Training a CIFAR-10 classifier in the cloud using TensorFlow and Google Colab
Google Colab is a free cloud-based Jupyter notebook environment running completely on Google cloud infrastructure. You can create and execute any Jupyter notebook you want in the browser. Google generously assigns each user a free Tesla K80 with 12GB memory for 12 hours at a time for their small-scale private machine learning needs.
In this article, we will write a Jupyter notebook in order to create a simple object classifier for classifying images from the CIFAR-10 dataset. The classifier uses the TensorFlow Keras API which is an easy-to-use abstraction layer of the TensorFlow API that greatly simplifies machine learning programming while preserving the performance of bare-bones TensorFlow.
Prerequisites
The only thing you need is a Google account if you want to use Google Colab.
Data set
We want to train a classifier on the infamous CIFAR-10 data set. It consists of 60,000 images of everyday objects and their corresponding classes, namely:
airplane, automobile, bird, cat, deer, dog, frog, horse, ship, and truck.
The images have a resolution of 32 x 32 pixels with 3 color channels (RGB). The data set is split into a training dataset (50k samples), a validation data set (5k samples), and a testing data set (5k samples).
Network architecture
Since we are being lazy, we use the handy tensorflow.keras API providing us with useful abstractions for specifying a suitable network architecture. We use a variant of the Resnet architecture, which achieved groundbreaking accuracies for image recognition due to a novel approach called shortcut connections allowing the network to be deeper with a reduced risk of exploding or vanishing gradients, which typically is a nuisance when training very deep neural networks.
The network architecture can be found below:
The Notebook
The Google Colab notebook containing all steps can be found HERE.
In order to run the Notebook on a Google Colab GPU, you should go to Runtime->Select Runtime and choose Python 3 as well as ‘GPU’ from the Dropdown menu.
Now you can execute the Notebook by pressing Cmd+F9.
Results
After training the network for 10 epochs, we arrive at a validation loss of about 1.4956 and a validation accuracy of about 72.86%.
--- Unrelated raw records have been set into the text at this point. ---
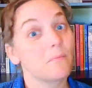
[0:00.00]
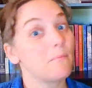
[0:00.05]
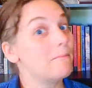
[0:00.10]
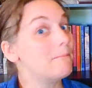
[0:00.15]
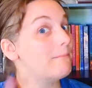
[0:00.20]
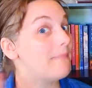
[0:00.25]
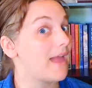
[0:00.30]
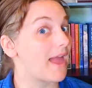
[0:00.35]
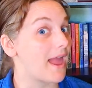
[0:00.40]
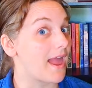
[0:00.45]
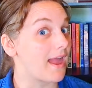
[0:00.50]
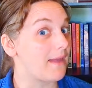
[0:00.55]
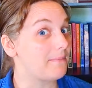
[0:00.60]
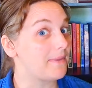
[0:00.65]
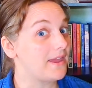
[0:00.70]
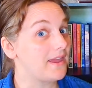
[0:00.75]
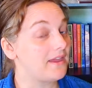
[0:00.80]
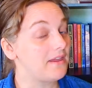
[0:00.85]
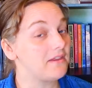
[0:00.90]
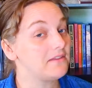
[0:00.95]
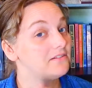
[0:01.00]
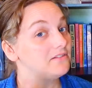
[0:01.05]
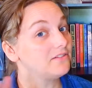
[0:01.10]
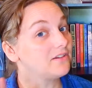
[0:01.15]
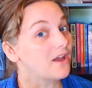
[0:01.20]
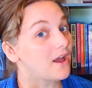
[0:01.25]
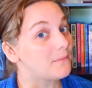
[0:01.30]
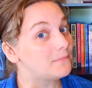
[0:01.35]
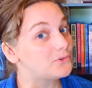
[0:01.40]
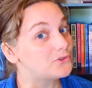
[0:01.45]
maybe
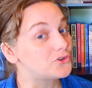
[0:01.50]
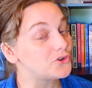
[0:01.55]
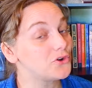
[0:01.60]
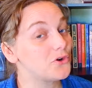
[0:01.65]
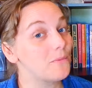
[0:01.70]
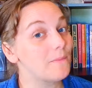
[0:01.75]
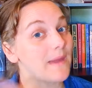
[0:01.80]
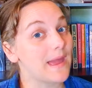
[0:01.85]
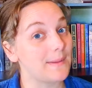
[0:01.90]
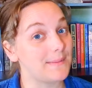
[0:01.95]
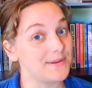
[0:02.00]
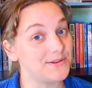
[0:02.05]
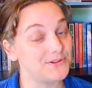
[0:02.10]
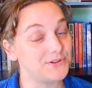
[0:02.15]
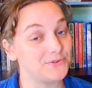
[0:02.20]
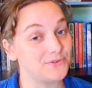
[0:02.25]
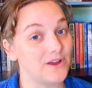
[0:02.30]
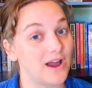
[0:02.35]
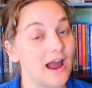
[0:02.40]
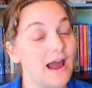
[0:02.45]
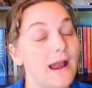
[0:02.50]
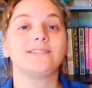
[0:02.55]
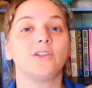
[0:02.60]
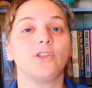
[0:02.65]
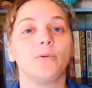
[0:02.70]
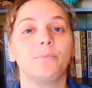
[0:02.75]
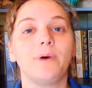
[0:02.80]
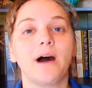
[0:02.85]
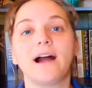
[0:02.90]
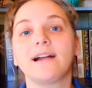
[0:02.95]
come true, maybe do not. So
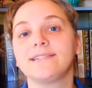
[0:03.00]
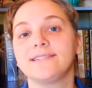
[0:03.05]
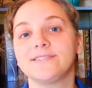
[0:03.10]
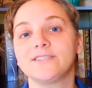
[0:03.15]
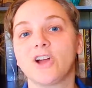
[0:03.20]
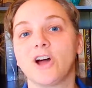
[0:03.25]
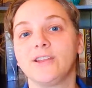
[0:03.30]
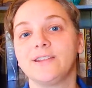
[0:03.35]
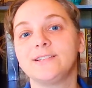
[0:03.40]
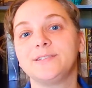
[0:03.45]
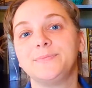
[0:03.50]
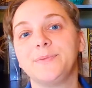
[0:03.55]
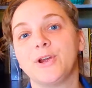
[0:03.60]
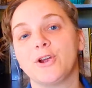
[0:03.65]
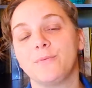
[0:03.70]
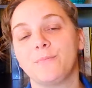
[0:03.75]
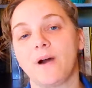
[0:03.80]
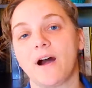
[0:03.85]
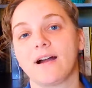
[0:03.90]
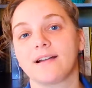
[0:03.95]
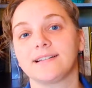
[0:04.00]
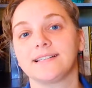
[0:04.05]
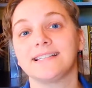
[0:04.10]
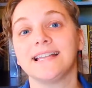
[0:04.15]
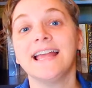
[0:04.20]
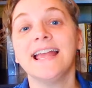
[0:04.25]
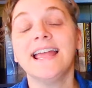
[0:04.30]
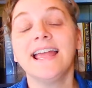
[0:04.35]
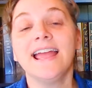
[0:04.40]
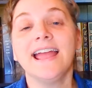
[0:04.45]
the box is called a spirit box,
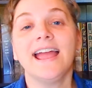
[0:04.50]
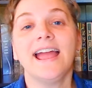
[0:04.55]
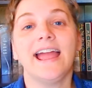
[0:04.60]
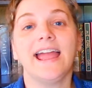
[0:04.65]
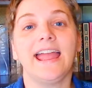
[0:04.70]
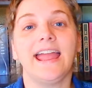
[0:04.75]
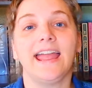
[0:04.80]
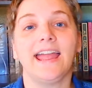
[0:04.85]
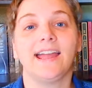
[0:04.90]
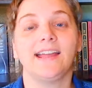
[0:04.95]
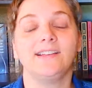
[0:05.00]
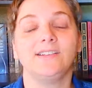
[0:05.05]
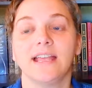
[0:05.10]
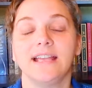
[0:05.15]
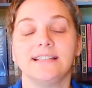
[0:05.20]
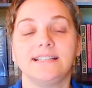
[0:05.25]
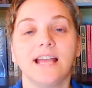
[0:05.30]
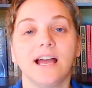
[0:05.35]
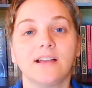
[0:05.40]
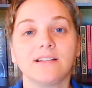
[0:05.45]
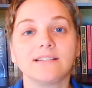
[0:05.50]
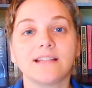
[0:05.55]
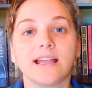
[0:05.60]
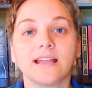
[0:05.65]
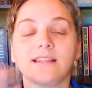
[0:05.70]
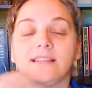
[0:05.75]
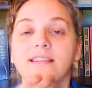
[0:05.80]
and it tells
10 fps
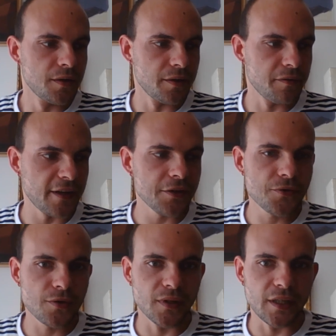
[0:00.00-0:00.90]

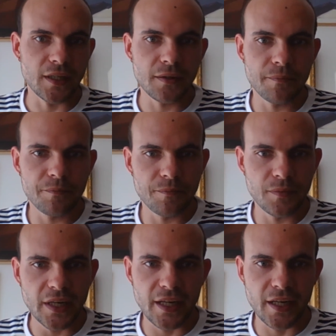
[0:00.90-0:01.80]
eventually,
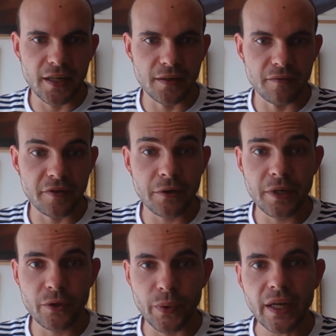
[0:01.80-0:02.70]
and
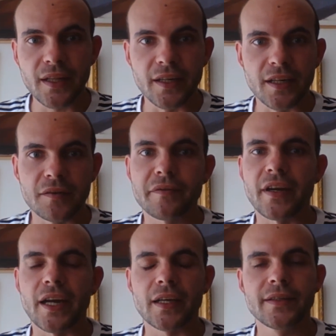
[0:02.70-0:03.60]
very quickly, in
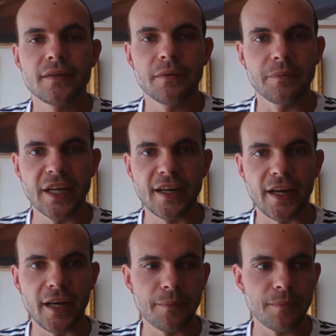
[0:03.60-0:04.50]
fact,
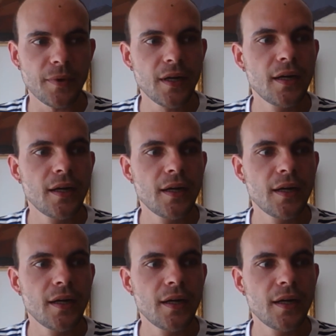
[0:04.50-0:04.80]
became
Below, you can see visualizations of the training loss and training accuracy over the number of training steps (heavy smoothing is applied):
Using the trained classifier for predicting the classes of the test set images, we arrive at the following confusion matrix:
A majority of the labels are being predicted correctly. The more interesting part about the confusion matrix, however, are the mistakes the classifier makes. It occasionally seems to confuse airplanes with birds or automobile with trucks or dogs with cats. These three pairs of classes have many similarities. Airplanes and birds have wings and a elongated body in between. Trucks and automobiles have undoubtedly very similar features making it hard for the classifier to distinguish between the two classes. The same applies to dogs and cats.
On the NVIDIA Tesla K80, the training of the classifier should take about 7 minutes per epoch. With the hyper-parameters selected in the notebook, we already get some pretty good results. However, we are not even close to the state-of-the-art in image recognition which is currently (as of Nov 2018) at a whopping 96.53% Top-1 accuracy.
Feel free to play around with the hyper-parameters and with the notebook itself in order to find the best set of hyper-parameters. You can fork the notebook on https://github.com/jzuern/cifar-classifier.
Thanks for reading and happy classifying! 🎉